There are a number of possible methods for correcting this undesirable condition including changing the flow rate of the fluid flow on the shell side. However, this involves a reduction in flow and is accompanied by reduction in the convective heat transfer. Similarly, the removal of several tubes is possible, but this may also cause unacceptable reduction of heat transfer, and is extremely difficult and expensive when an exchanger is already in operation in the field. Another method involves a construction using irregular lateral spacing of the tubes; however the type of exchangers commonly known as rodbaffle exchangers are much more efficient if such irregular lateral spacing is not practiced. In addition, the prevention of premature failure of tubes due to mechanical stress is taught in U.S. Pat. No. 4,136,736 which is assigned to the assignee of the present application. As used in that patent, the term "baffle" refers to an annular ring to which the ends of a plurality of rods are connected; hence the term "rodbaffle". Many heat exchangers of this type have been constructed and successfully operated without damage due to vibrations of the tubes. However, under certain operating conditions it is possible that the standing waves of acoustical vibrations mentioned above may exist in such exchangers, such that, the vibration problem may not always be completely prevented by the rodbaffles of the above mentioned patent.
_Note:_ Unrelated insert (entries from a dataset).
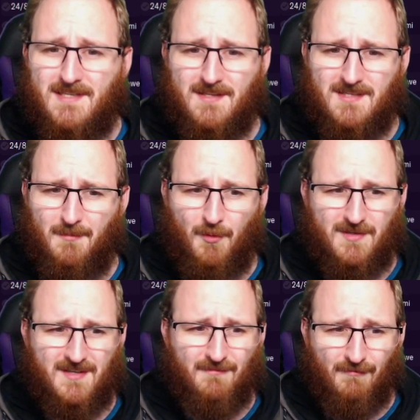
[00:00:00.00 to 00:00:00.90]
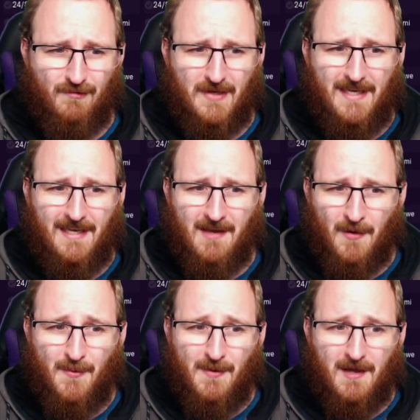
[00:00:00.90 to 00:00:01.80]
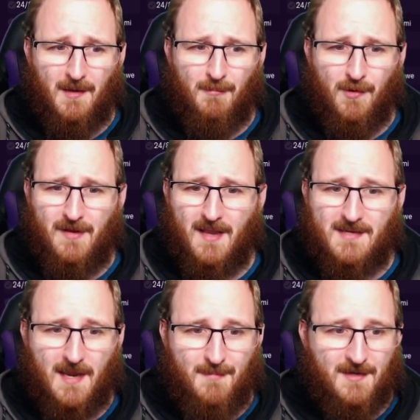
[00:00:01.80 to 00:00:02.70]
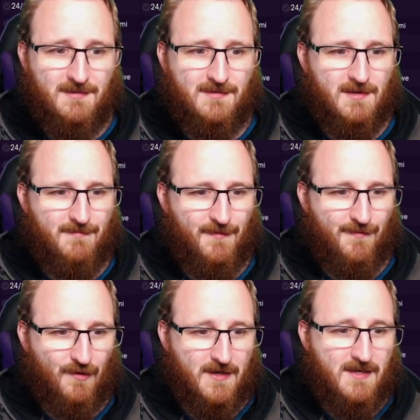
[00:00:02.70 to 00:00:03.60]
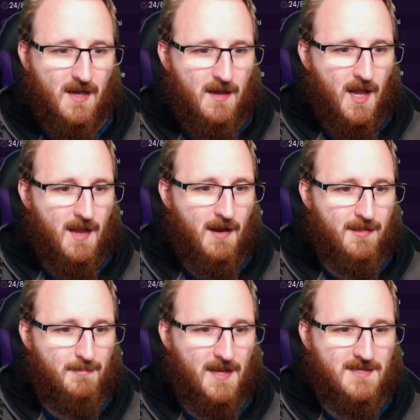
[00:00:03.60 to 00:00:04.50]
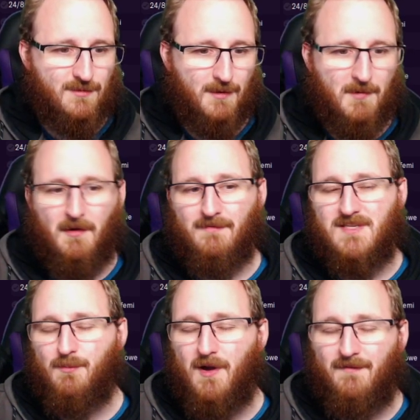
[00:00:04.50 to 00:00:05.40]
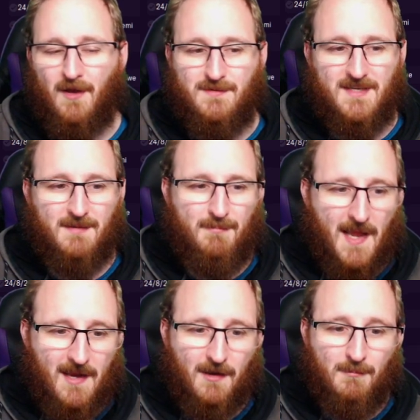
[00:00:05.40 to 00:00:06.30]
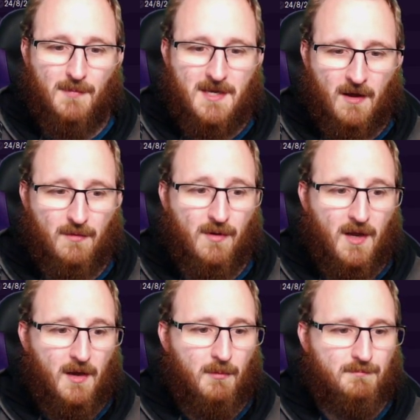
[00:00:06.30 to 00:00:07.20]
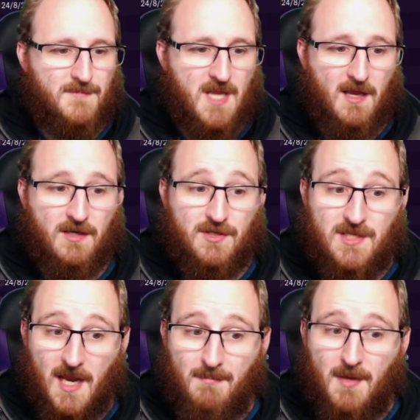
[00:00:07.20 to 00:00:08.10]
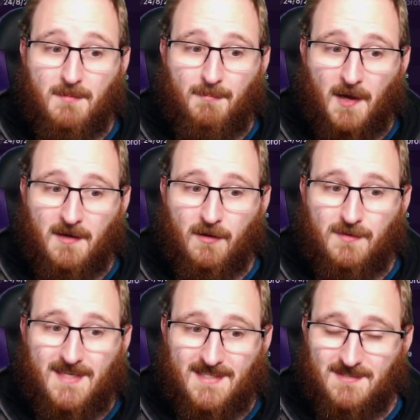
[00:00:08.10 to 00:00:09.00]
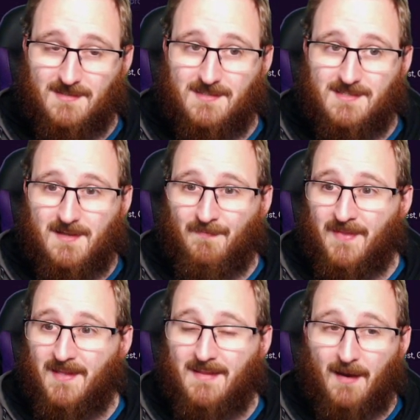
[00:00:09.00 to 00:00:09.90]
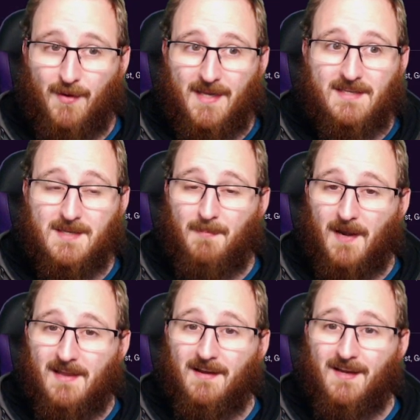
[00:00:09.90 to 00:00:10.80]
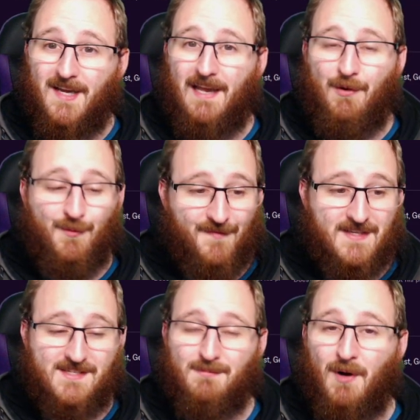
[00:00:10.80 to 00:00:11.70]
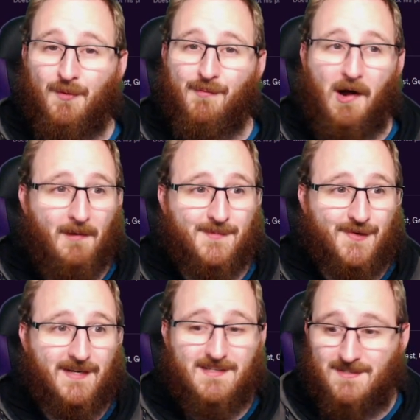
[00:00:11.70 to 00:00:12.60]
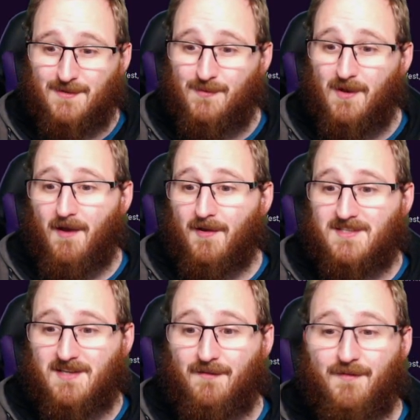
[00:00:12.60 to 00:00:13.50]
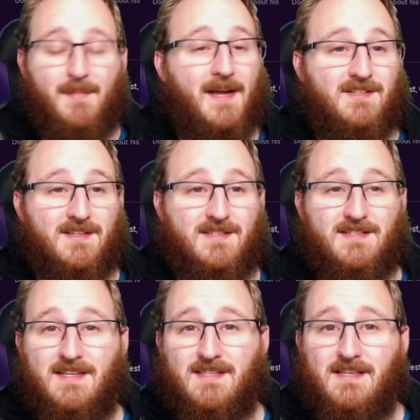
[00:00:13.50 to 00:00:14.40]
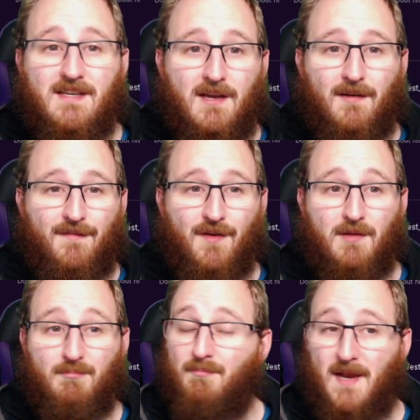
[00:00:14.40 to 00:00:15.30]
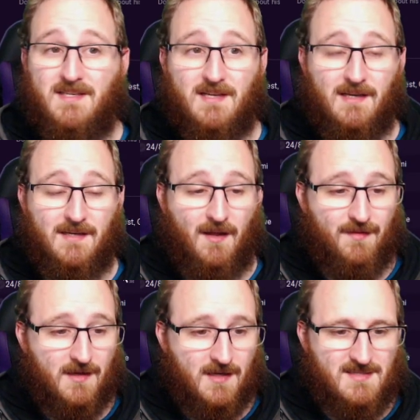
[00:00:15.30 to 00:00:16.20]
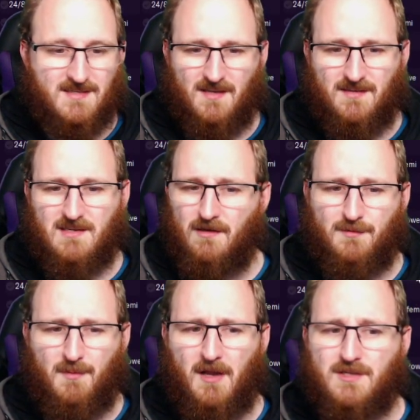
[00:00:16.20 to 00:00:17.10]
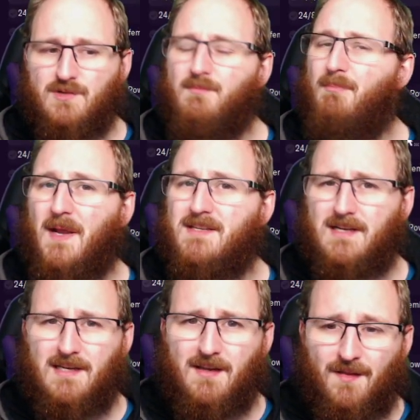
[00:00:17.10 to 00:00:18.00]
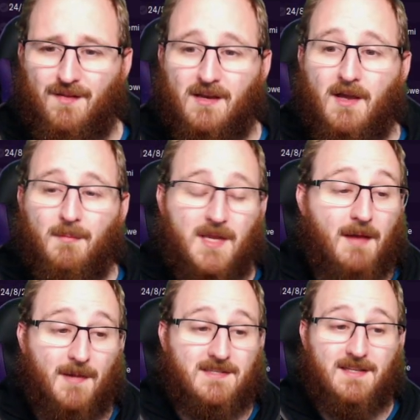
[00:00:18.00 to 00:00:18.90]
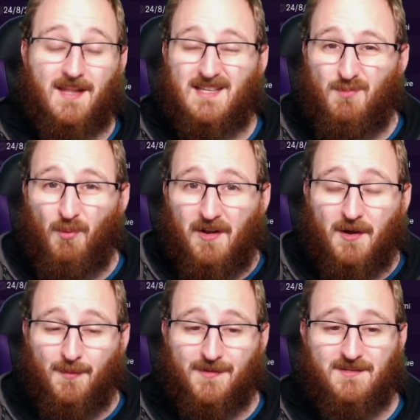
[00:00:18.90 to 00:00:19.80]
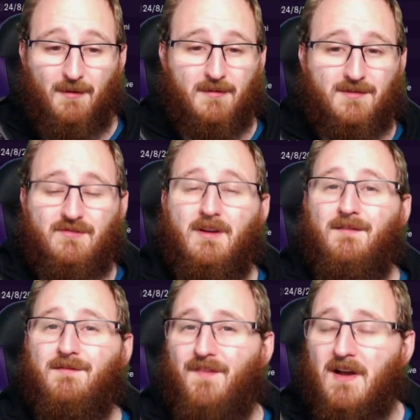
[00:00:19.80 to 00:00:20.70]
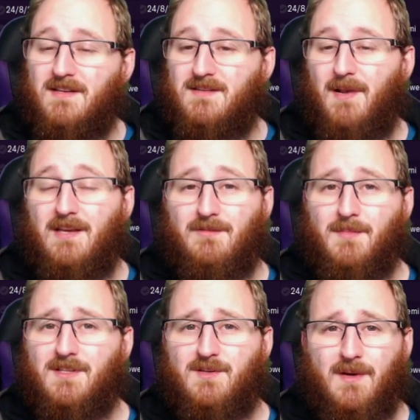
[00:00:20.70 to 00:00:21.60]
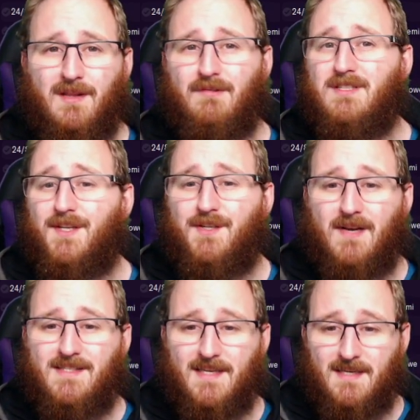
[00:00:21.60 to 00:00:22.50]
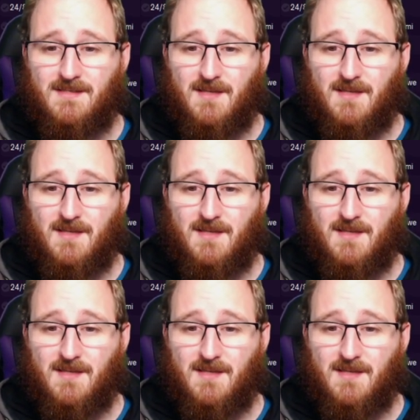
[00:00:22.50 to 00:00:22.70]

in the summer, which I didn't really know. Meunier came in for free. Uh, other players who are obviously worth noting. Bellingham, we know. Uh, Jamie Bynoe Gittins. Now, he is a player who fits the mould of what I'm trying to do. Signed from Manchester City for basically nothing. It says undisclosed, but I assume basically nothing. But yeah, basically that's what I want to do. I want to try and find some players from under twenty-threes, under eighteens,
The use of flow-directing baffles in heat exchangers is generally discussed in "Petroleum Refining Engineering" 2nd ed, 1941, by W. L. Nelson published by McGraw-Hill Book Company, Inc. on pages 393-395. Such baffles are laterally extending plates, perpendicular to the axis of the ouier shell, and they extend into the gas flow on the shell side of the heat exchanger in alternate projections from either side of the shell so as to form a generally serpentine flow path. In other figures, the baffles are shown as having a spiral configuration so as to cause an overall spiral or helical flow of the fluid medium. In these baffles, holes are provided through which the tubes of the exchanger are passed, and the holes may be made larger than the outer diameter of the tubes such that some fluid is forced to "scour" the wall of the tube at the baffle location.
More recently, an article entitled "Acoustic Vibrations in Tubular Heat Exchangers" by E. A. Barrington appeared in Volume 69, No. 7 of Chemical Engineering Progress magazine. In this article, the author describes the acoustic vibrations in significant detail, and suggests the use of one or more solid, one-piece baffles extending longitudinally along the axial length of the heat exchanger in order to break up or prevent the occurrence of acoustical standing waves. While such longitudinally extending baffles may solve the problem of acoustical vibrations in the plate baffle type of exchangers to which the author refers, it is not possible or practical to have one or more one-piece, continuous baffles extending the full length of a rodbaffle heat exchanger since such a baffle would cause severe maldistribution of the fluid flow on the shell side. Accordingly, the solution proposed in this article is not adaptable to the acoustical problem should it occur in heat exchangers of the rodbaffle type.